[[ DATA FOR ANALYSIS, beginning ]]

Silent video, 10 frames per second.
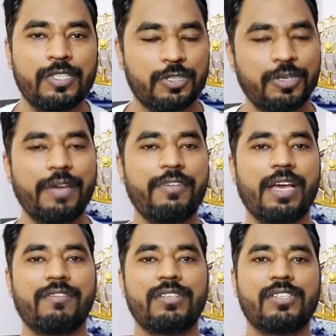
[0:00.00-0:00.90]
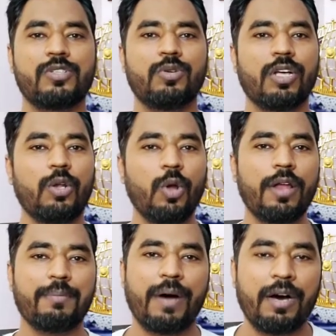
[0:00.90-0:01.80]
So today we have understood a
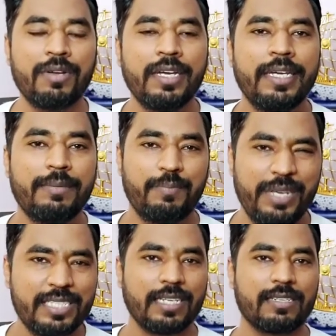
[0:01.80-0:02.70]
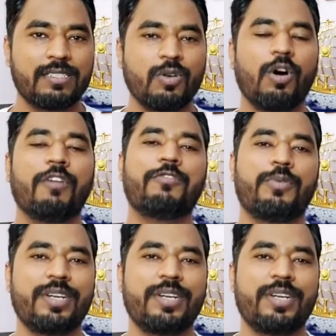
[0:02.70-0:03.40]
lot about basics of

[[ DATA FOR ANALYSIS, end ]]

▶ **WORK REQUEST**
Everything in the listing should be repeated exactly except the pictures.

▶ **ANSWER SPACE**
Silent video, 10 frames per second.
[0:00.00-0:00.90]
[0:00.90-0:01.80]
So today we have understood a
[0:01.80-0:02.70]
[0:02.70-0:03.40]
lot about basics of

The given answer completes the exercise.